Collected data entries
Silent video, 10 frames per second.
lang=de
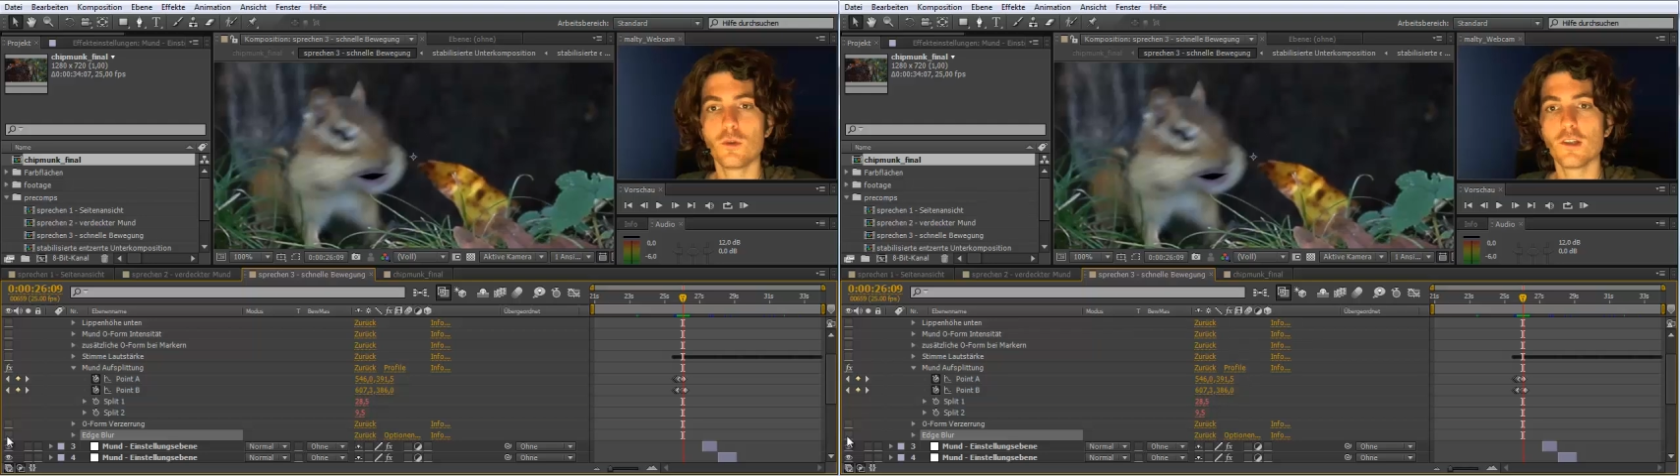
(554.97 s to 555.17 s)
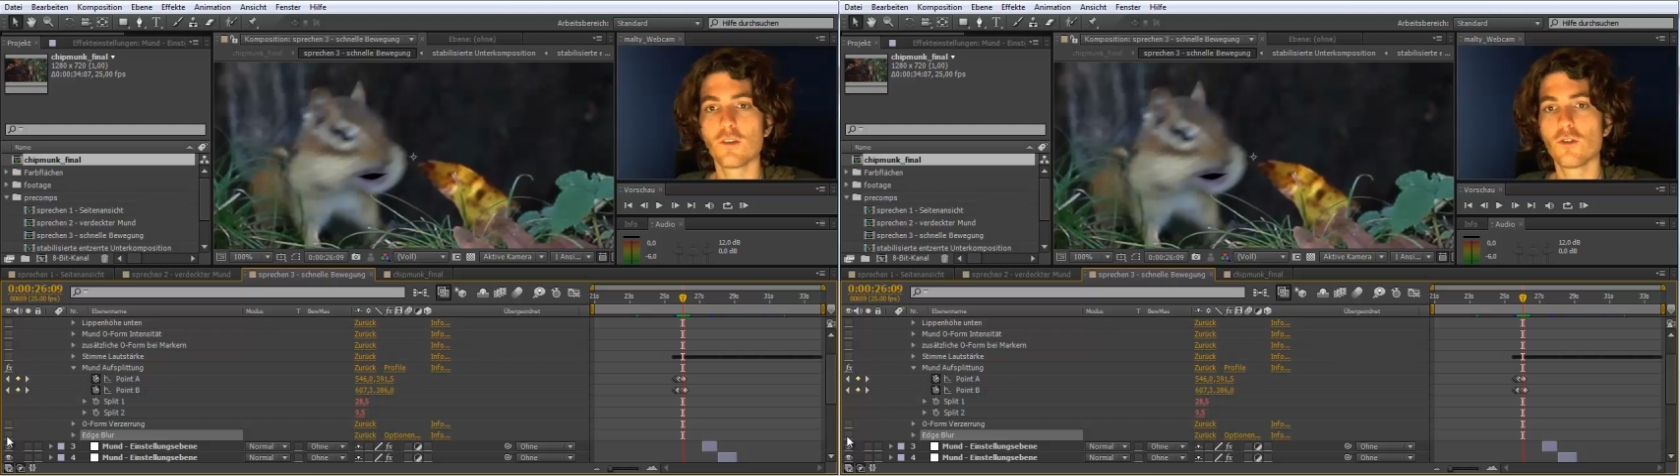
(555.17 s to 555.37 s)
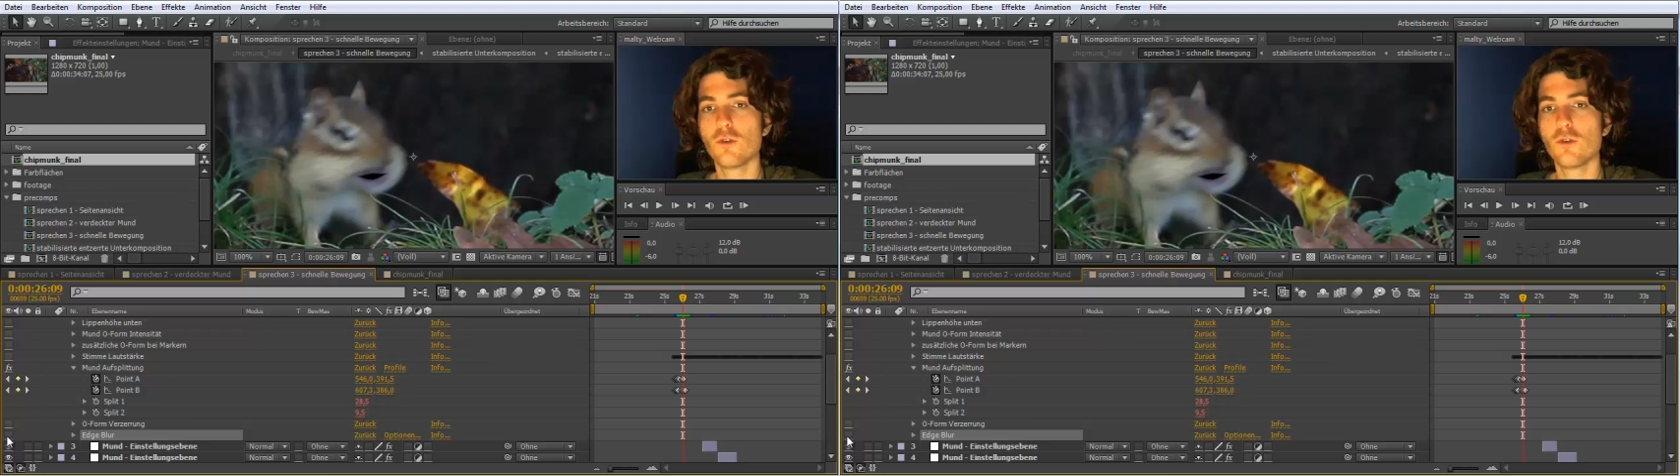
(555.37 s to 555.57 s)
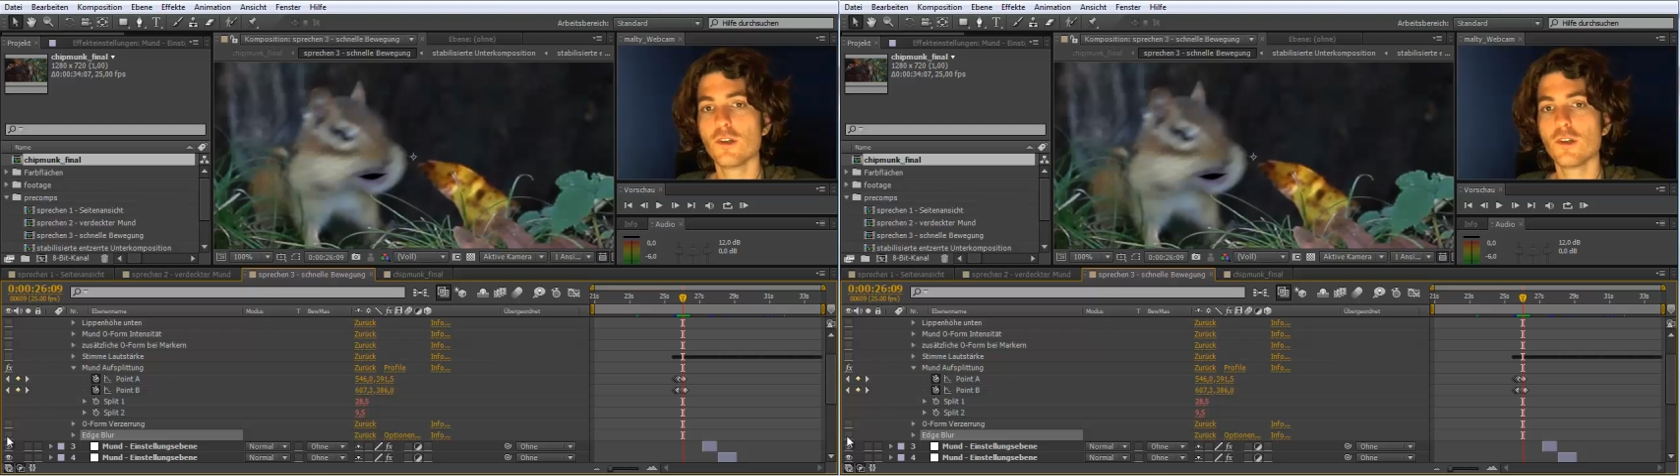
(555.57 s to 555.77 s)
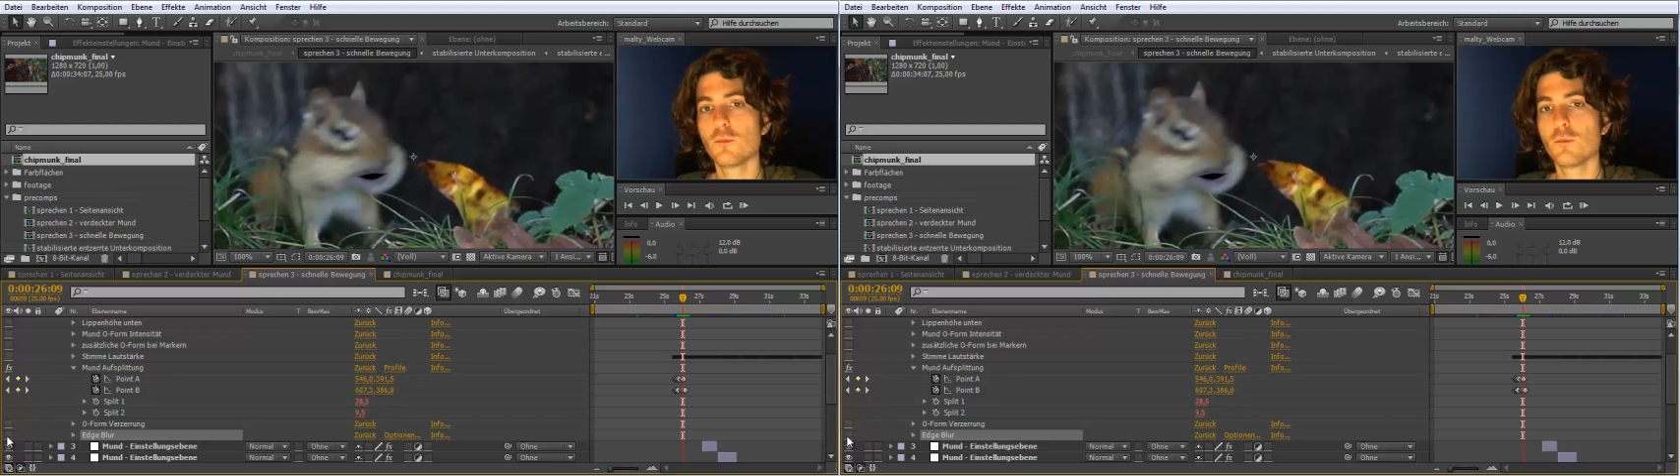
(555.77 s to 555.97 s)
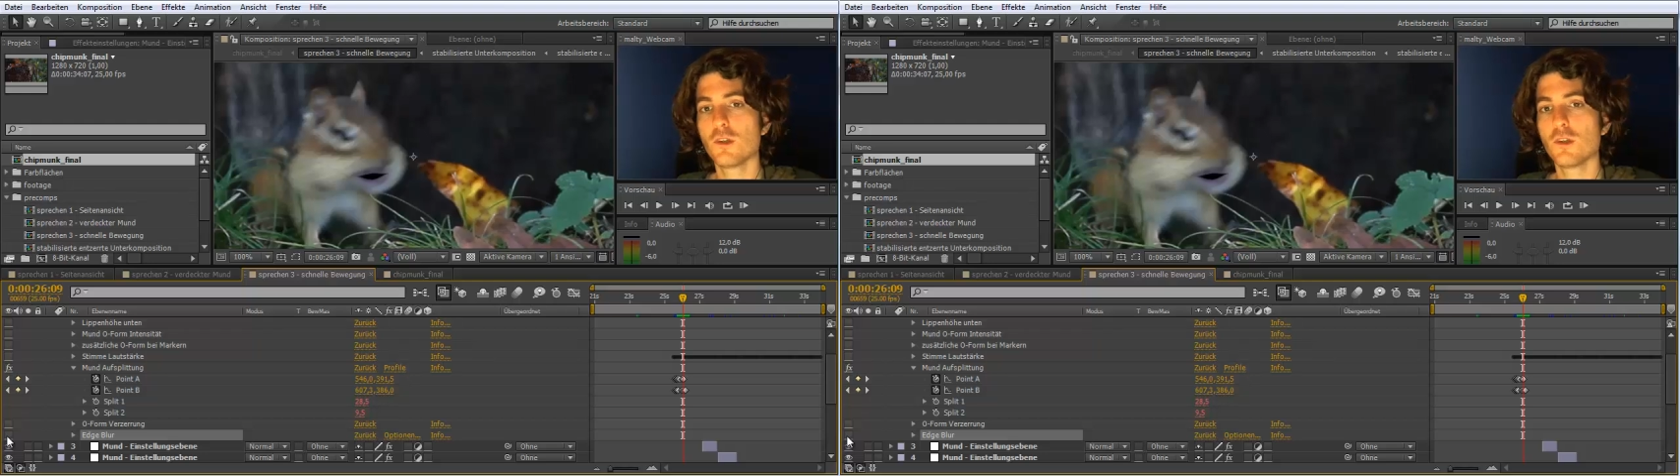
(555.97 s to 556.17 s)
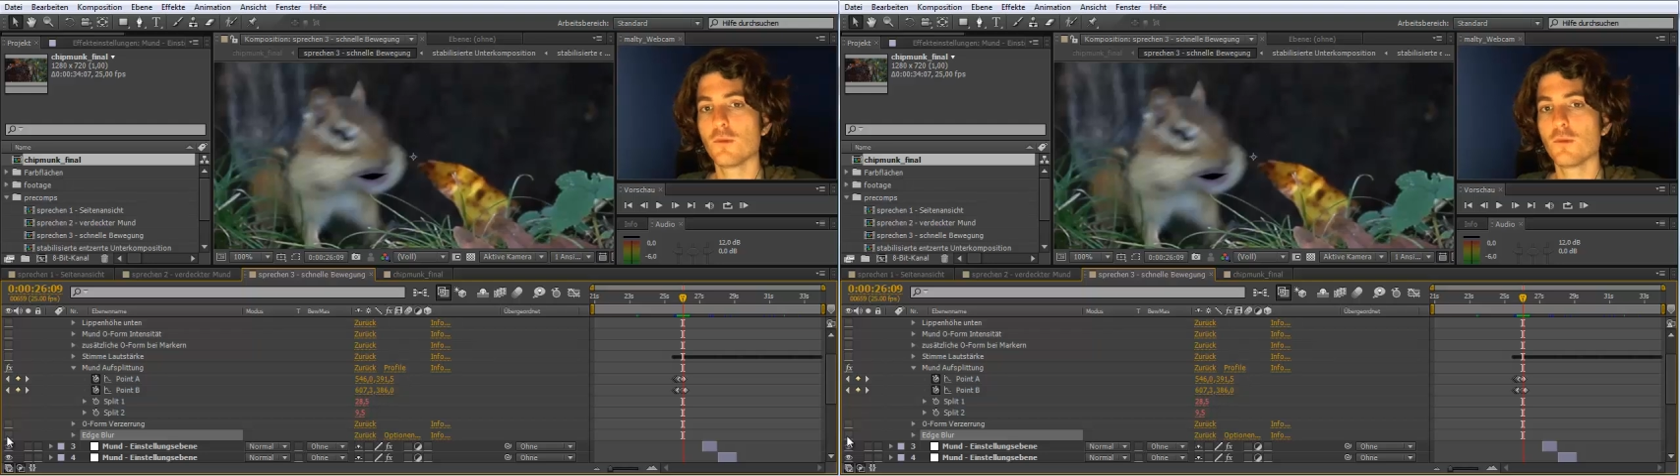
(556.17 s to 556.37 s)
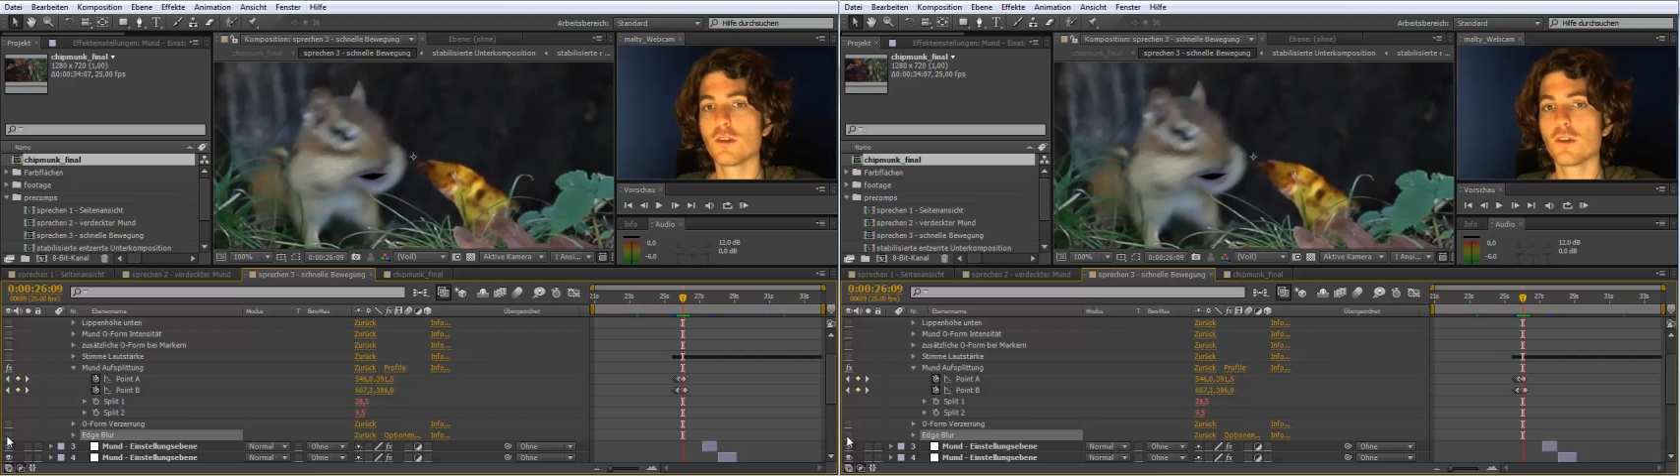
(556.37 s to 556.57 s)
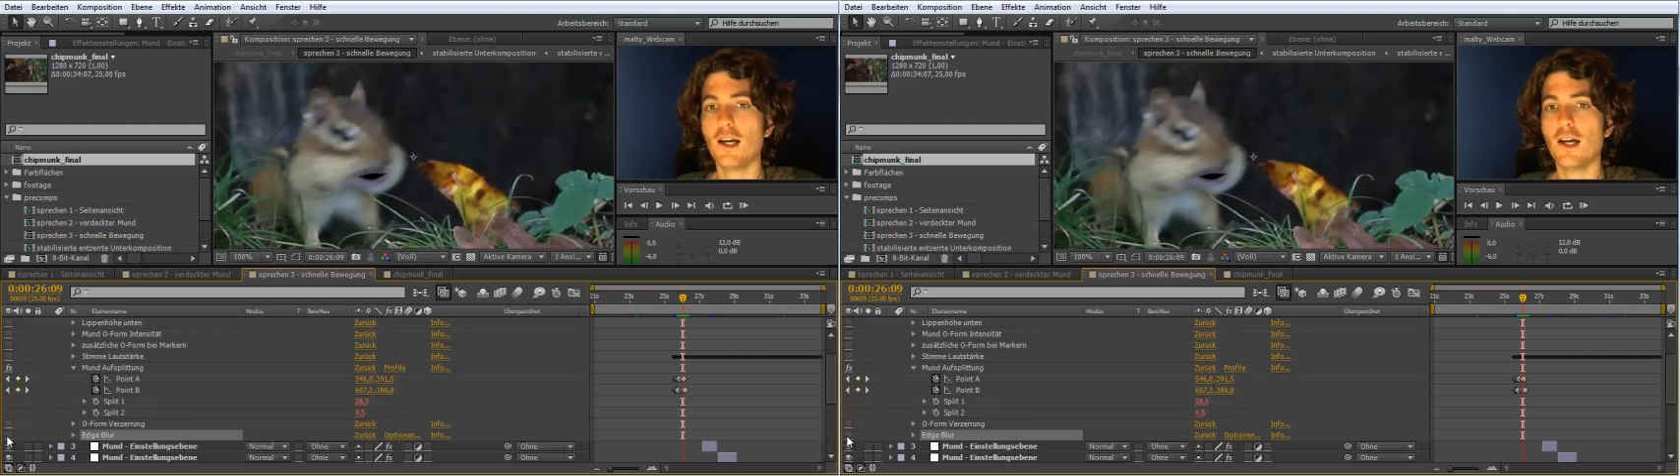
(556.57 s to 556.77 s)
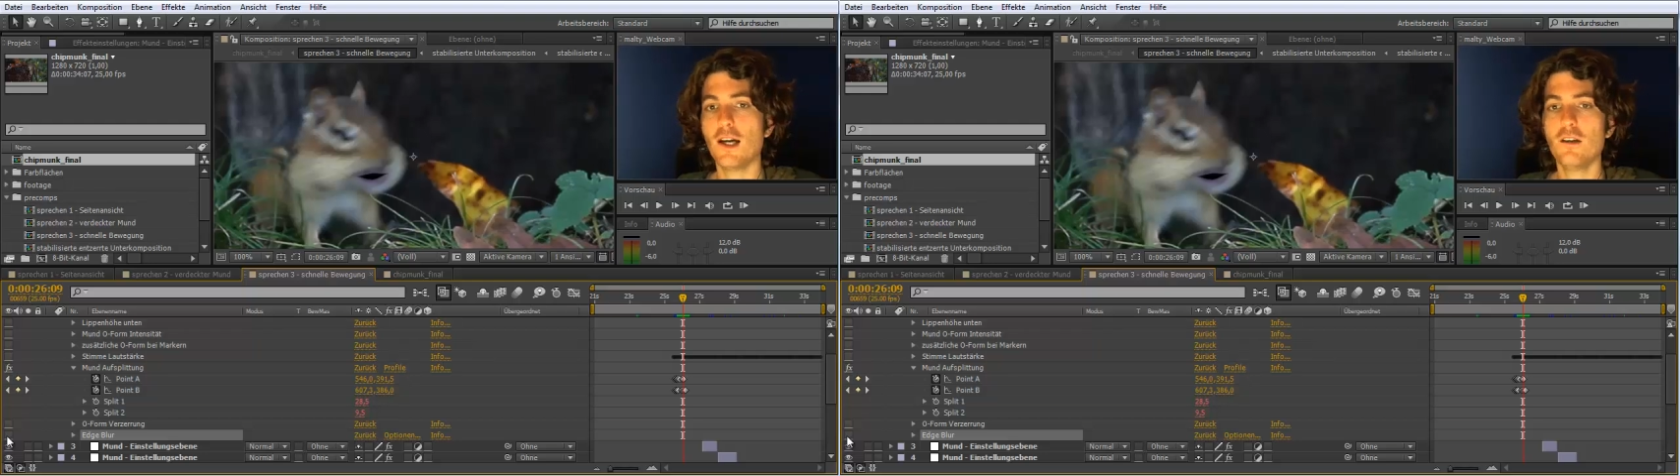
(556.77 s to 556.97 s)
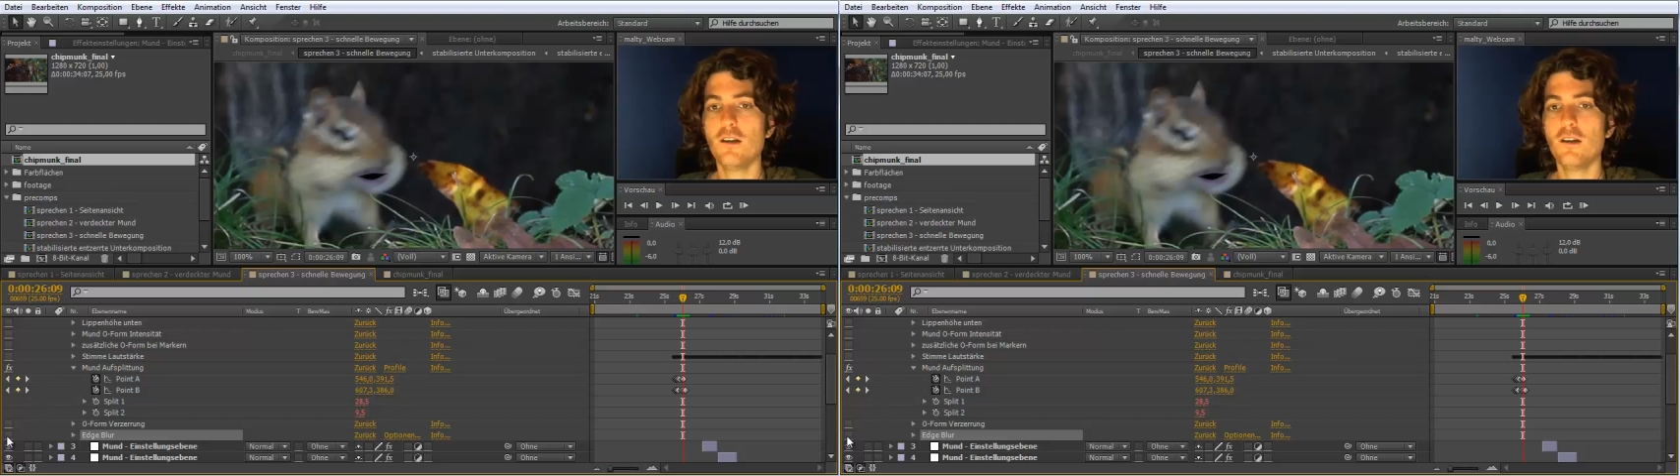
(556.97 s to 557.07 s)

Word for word: Also so wirkt der Mund erstmal original,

ASSIGNED TASK:
None of the pictures should appear; the rest of the entries must be reproduced exactly.

EXPECTED OUTPUT:
Silent video, 10 frames per second.
lang=de
(554.97 s to 555.17 s)
(555.17 s to 555.37 s)
(555.37 s to 555.57 s)
(555.57 s to 555.77 s)
(555.77 s to 555.97 s)
(555.97 s to 556.17 s)
(556.17 s to 556.37 s)
(556.37 s to 556.57 s)
(556.57 s to 556.77 s)
(556.77 s to 556.97 s)
(556.97 s to 557.07 s)

Word for word: Also so wirkt der Mund erstmal original,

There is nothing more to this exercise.